Norma etika itu juga mengatur bagaimana hubungan satu sama lain, yang tentu harus sesuai dengan posisinya, tetapi semua berada dalam bingkai etika dan estetika dalam budaya Jawa serta paugeran adat yang berlaku. Tetapi, Gusti Moeng juga melukiskan konsep itu hingga kini masih dilakukan di luar kraton, tetapi dalam makna yang menyimpang.
“Coba saya tanya, anda merasakan apa tidak? Yang terjadi selama ini, apalagi yang terakhir ini, terasa apa tidak perilaku ‘Sapa Sira, sapa Ingsun’ itu?. Karena, alasannya mumpung berkuasa. Tak hanya dalam pemerintahan, di DPR-RI-pun demikian. Mereka terang-terangan berkata, mumpung jadi anggota DPR,” tunjuk Gusti Moeng.
Gusti Moeng menunjukkan pemakaian konsep “Sapa Sira, Sapa Ingsun” dalam makna yang salah atau menyimpang, dengan melempar pertanyaan kepada para mahasiswa yang mewawancarainya di eks kantor Sinuhun PB XI, siang itu. Dia bahkan melukiskan, orang-orang yang sedang mempraktikkan “aji mumpung” itu mirip “kethek” yang sedang berebut buah.
Perumpamaan ini juga digunakan Gusti Moeng saat seseorah sebagai nara-sumber di forum sarasehan yang digelar Komunitas Purnaman Bantul, di kompleks situs “Sela Gilanglipuro”, Desa Gilangrejo, Kecamatan Pandak, Kabupaten Bantul, beberapa waktu lalu (iMNews.id, 25/4). Gusti Moeng melukiskannya dari seni wayang kisah “Goa Kiskendha”.
“Goa Kiskendha” adalah nama tempat yang sering ditampilkan dalam seni wayang kulit atau wayang-wong (orang) dalam serial cerita/lakon Ramayana. Di goa itu, para wadya-bala Prabu Rama yang hampir semunya kera itu, sering berunding, bersekongkol dan berselisih untuk berebut kekuasaan, tingkahnya tidak beda jauh saat berebut buah.

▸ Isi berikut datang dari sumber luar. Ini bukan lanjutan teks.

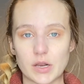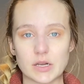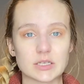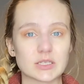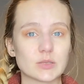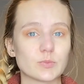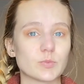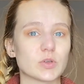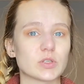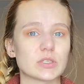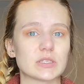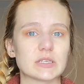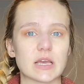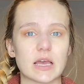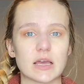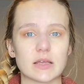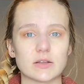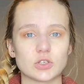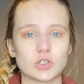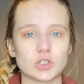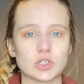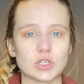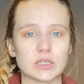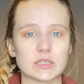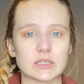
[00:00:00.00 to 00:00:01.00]
is supposed to
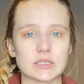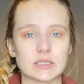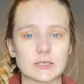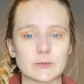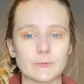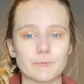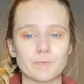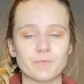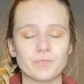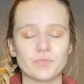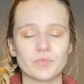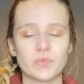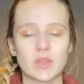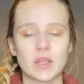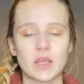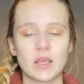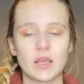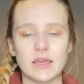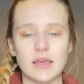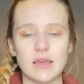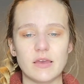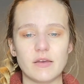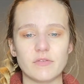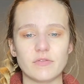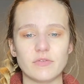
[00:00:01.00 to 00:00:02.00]
just
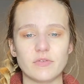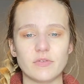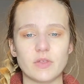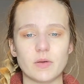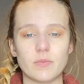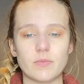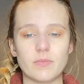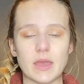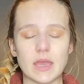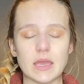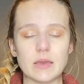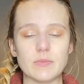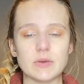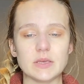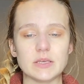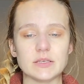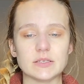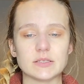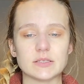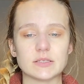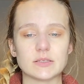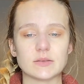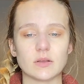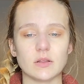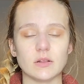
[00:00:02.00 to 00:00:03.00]
give the
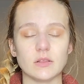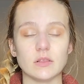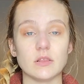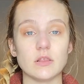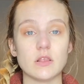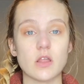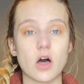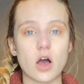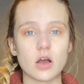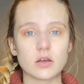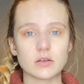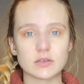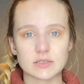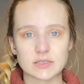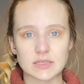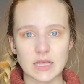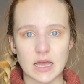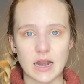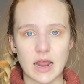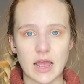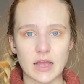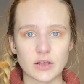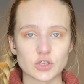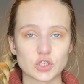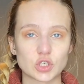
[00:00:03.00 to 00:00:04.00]
baby's lungs
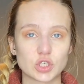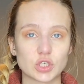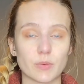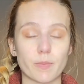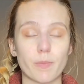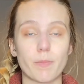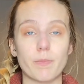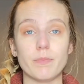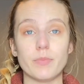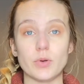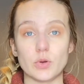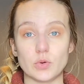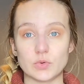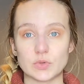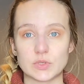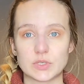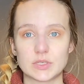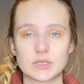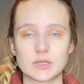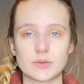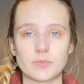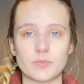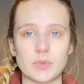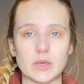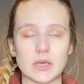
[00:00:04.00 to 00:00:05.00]
that extra
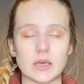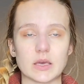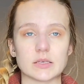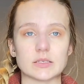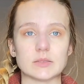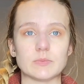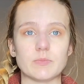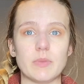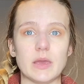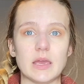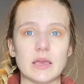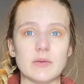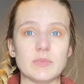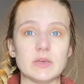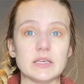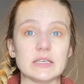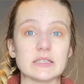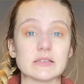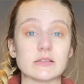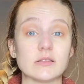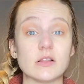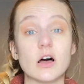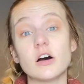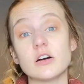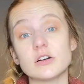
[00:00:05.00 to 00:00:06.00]
boost, because
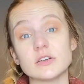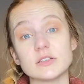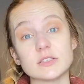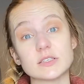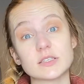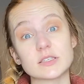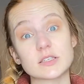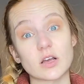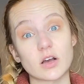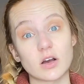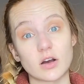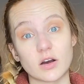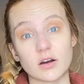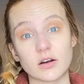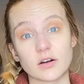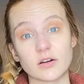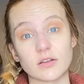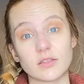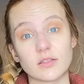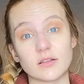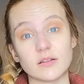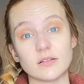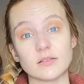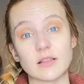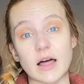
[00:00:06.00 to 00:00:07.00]
baby's lungs are
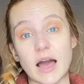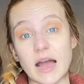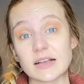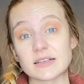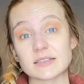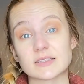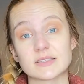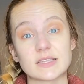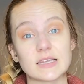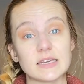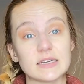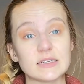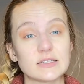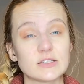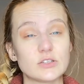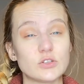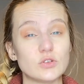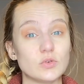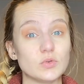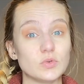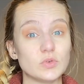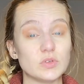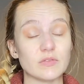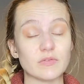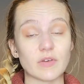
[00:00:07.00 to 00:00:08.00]
the last thing
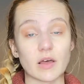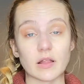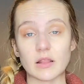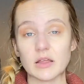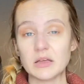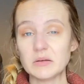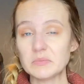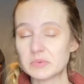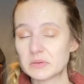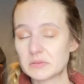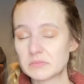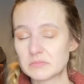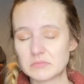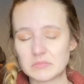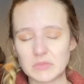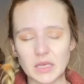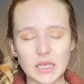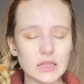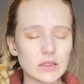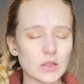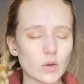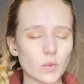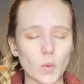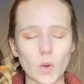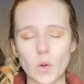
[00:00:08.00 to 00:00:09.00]
to develop
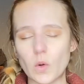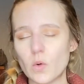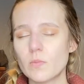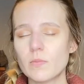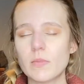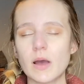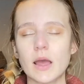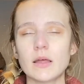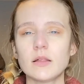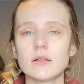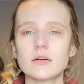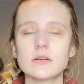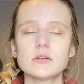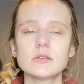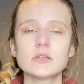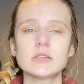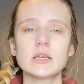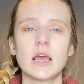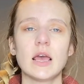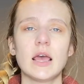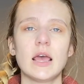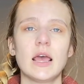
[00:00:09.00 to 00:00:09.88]
in the womb, I learned.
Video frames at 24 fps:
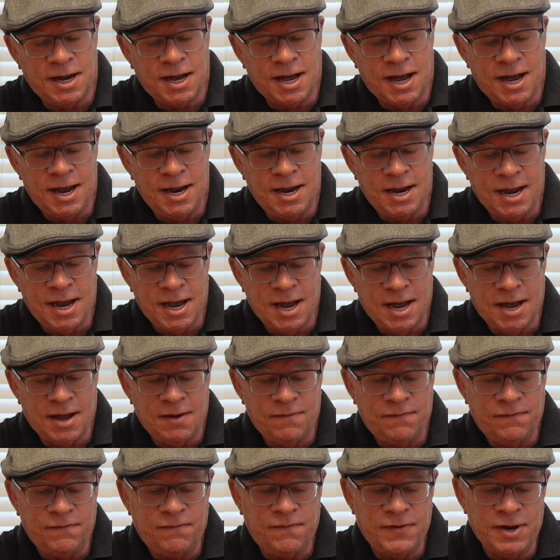I
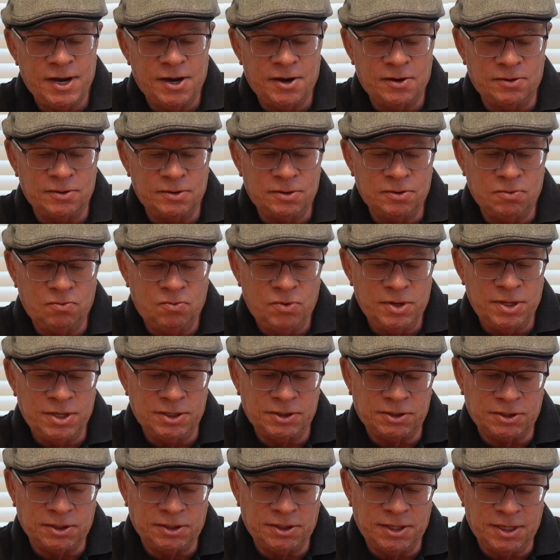have found with
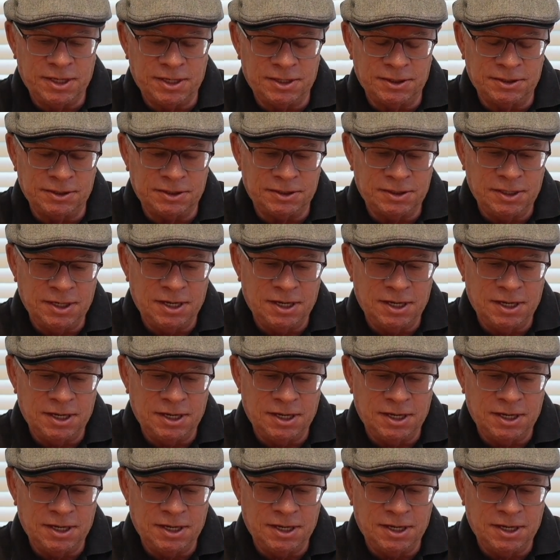this lens,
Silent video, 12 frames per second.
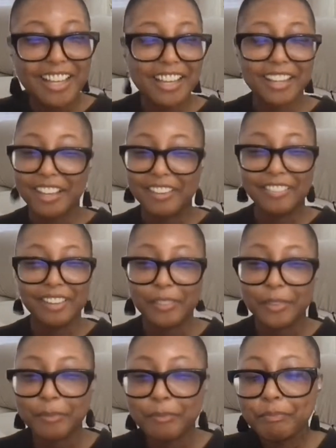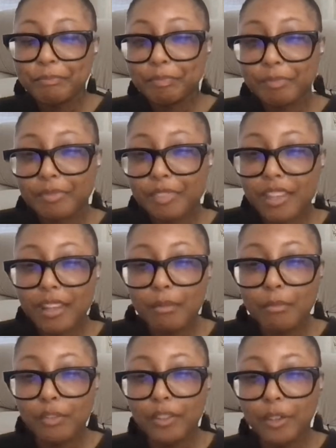Okay, whatever.
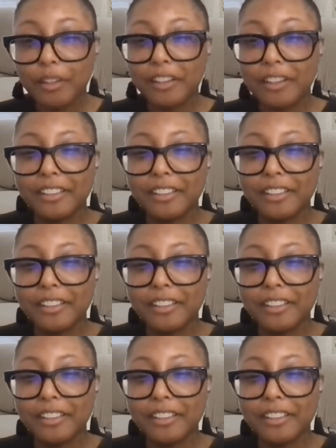Moving on.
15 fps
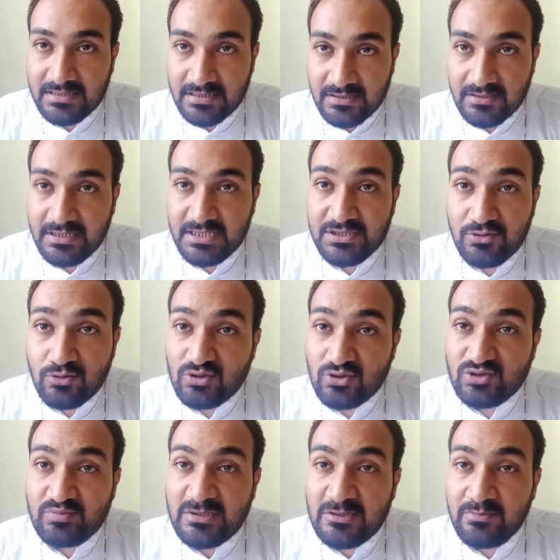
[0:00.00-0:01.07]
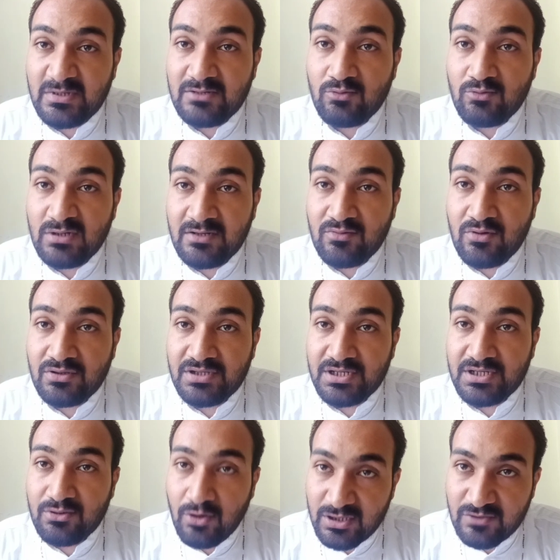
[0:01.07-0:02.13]
Okay, those people who lived on the
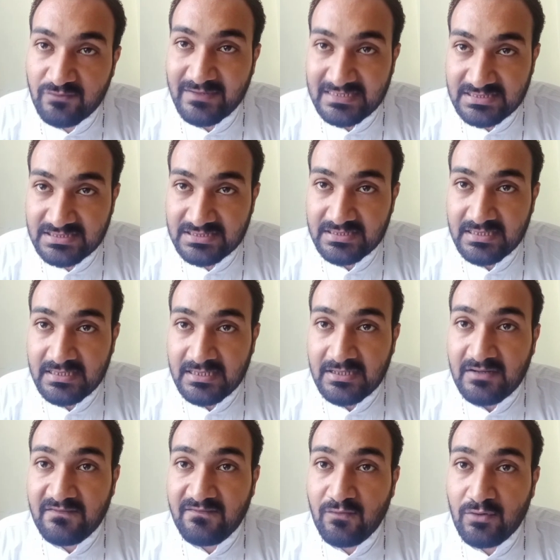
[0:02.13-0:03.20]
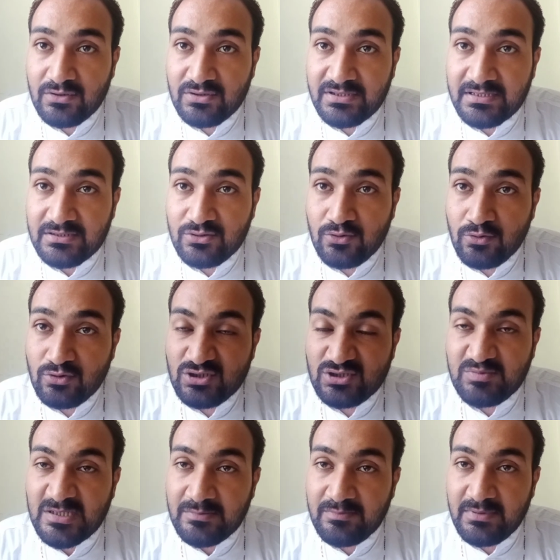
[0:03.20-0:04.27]
northwest, for
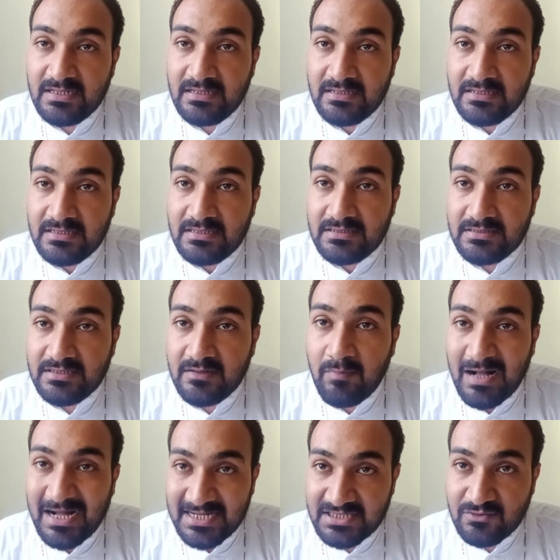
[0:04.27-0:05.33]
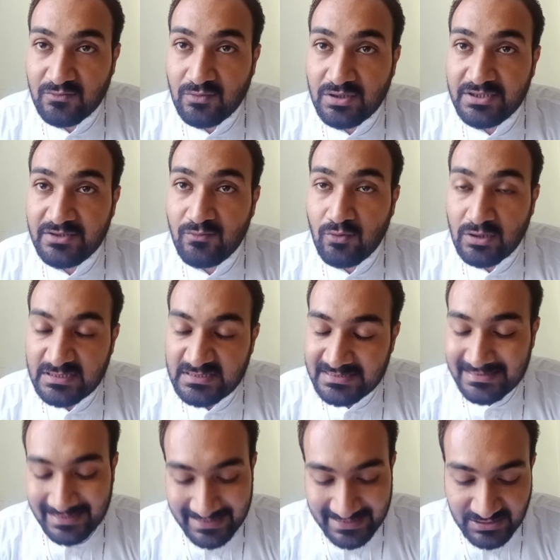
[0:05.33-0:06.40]
those people the Bharat word
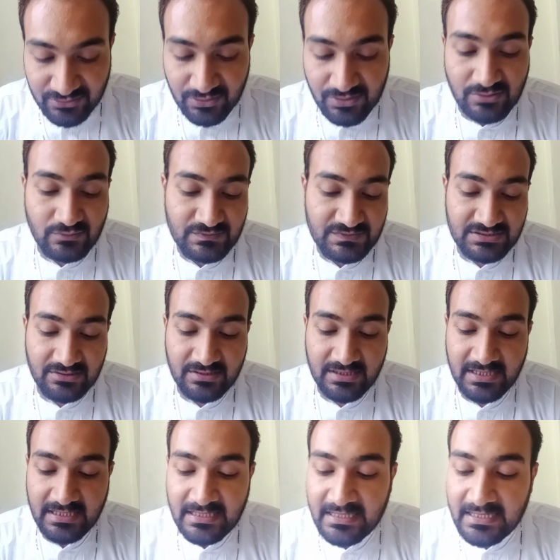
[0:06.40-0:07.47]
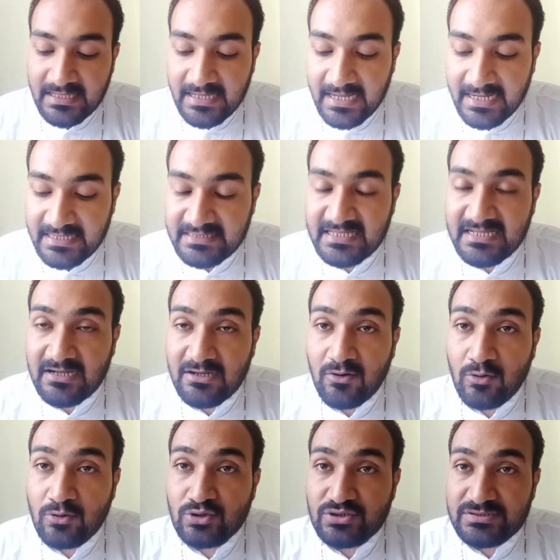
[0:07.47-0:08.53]
was introduced. Okay, and the
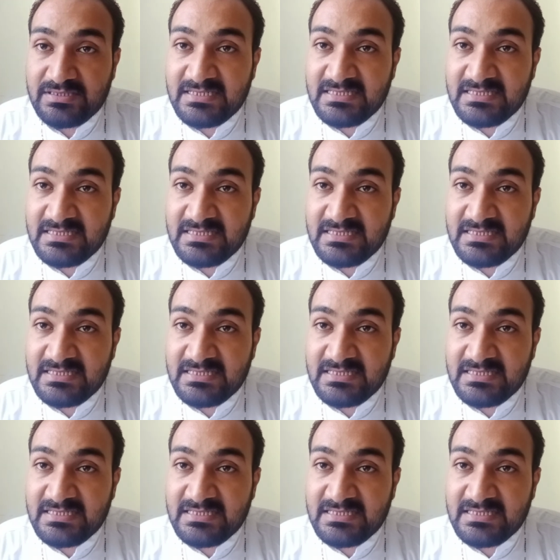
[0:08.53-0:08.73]
word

Dalam pandangan Dr Purwadi saat menjawab pertanyaan lima mahasiswa itu, konsep “Sapa Sira, Sapa Ingsun” dalam konteks kerajaan di masa lampau, sebenarnya menempatkan seorang Raja sebagai “ingsun” dalam konteks hubungan egalitarian yang ada batas-batasnya sudah jelas. Salah satu batasnya, adalah kata “Sahandhap Sampeyan-dalem”.
Apa makna kata “Sahandhap Sampeyan-dalem” yang selalu diekspresikan sebagai “ingsun” secara salah itu? Sejatinya Raja itu posisinya “di bawah” (sahandhap) “kaki” (sampeyan) “rakyat” (dalem). Secara utuh, bermakna bahwa seorang Raja sekalipun bermahkota atau diberi (amanah) kekuasaan, tetapi punya tugas dan kewajiban melayani rakyatnya.
“Apalagi, seorang Raja Mataram Islam, yang gelarnya khalifatullah, ngabdurachman, sayidin, panetep dan panatagama. Dia selalu dituntut ‘ber-budi, bawa leksana’ atau murah hati, berwibawa dan bertanggungjawab. Selalu menjadi teladan baik dan mengayomi semuanya secara adil, apalagi terhadap yang lemah,” beber Dr Purwadi. (Won Poerwono-bersambung/i1).